Ich habe gerade eine Doku gesehen, die ich sehr interessant und wesentlich informativer als andere deutsche Produktionen fand:

https://www.youtube.com/watch?v=ZQykroaMGx8

Spoiler:

Darin kommt zu Wort Erc Cline von der George Washington University und es geht um die Ausgrabungen von Krzysztof Nowicki auf Kreta und seine daraus gewonnenen Erkenntnisse.

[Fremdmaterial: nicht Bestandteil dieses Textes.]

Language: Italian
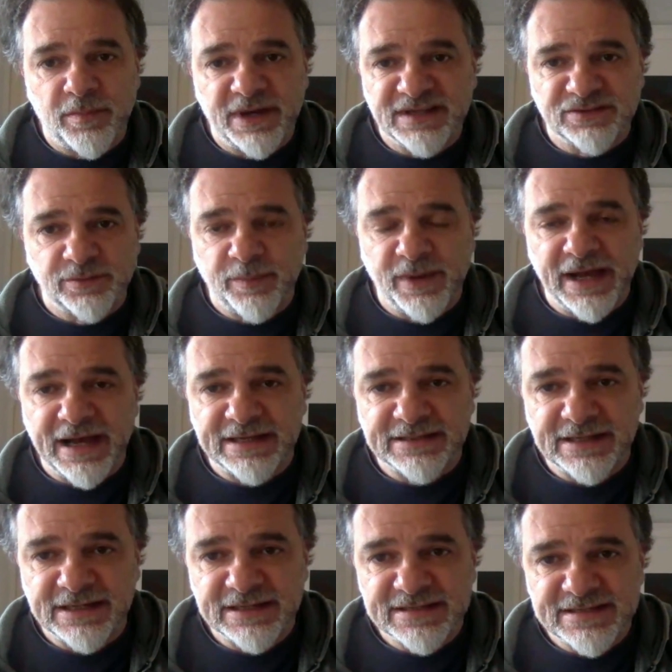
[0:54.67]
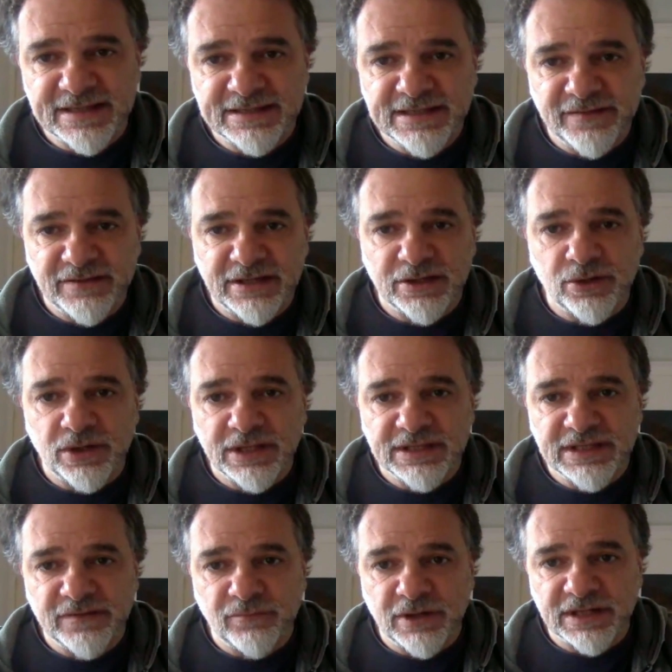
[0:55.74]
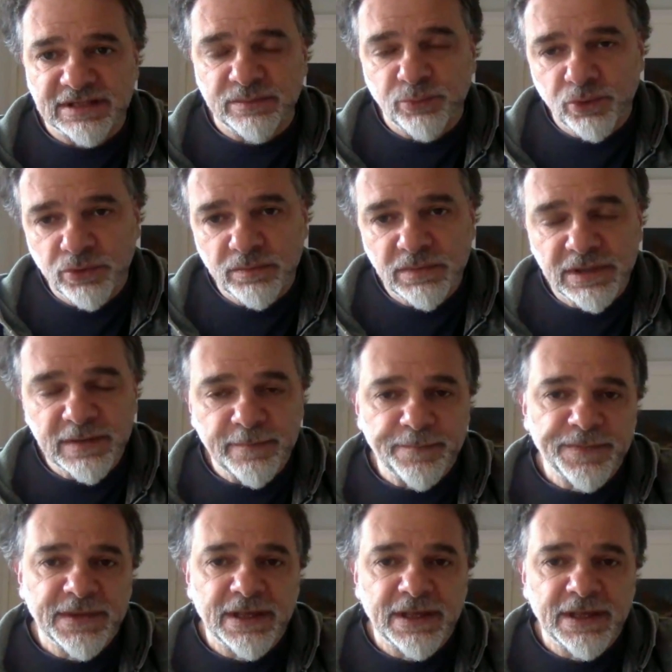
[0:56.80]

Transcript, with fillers: preso parte alle iniziative del collettivo Art Boom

Nowicki hat eine große Zahl von Bergsiedlungen entdeckt, die zur Zeit des Seevölkersturms an den unwirtlichsten und verstecktesten Orten auf Kreta, auf felsigen Klippen und Gipfeln errichtet wurden, während zeitgleich zahlreiche Siedlungen an der Küste verlassen wurden. Ausserdem wurde eine Festung an der Küste entdeckt, die zu dieser Zeit nur von äußerst wehrhaften Kriegern hätte verteidigt werden können, von der man annimmt, dass sie Kriegern der Seevölker als Stützpunkt diente, um Kreta von dort aus zu kontrollieren oder um zu Kriegszügen aufzubrechen. Natürlich geht es daneben auch um andere weithin bekannte Quellen über die Seevölker.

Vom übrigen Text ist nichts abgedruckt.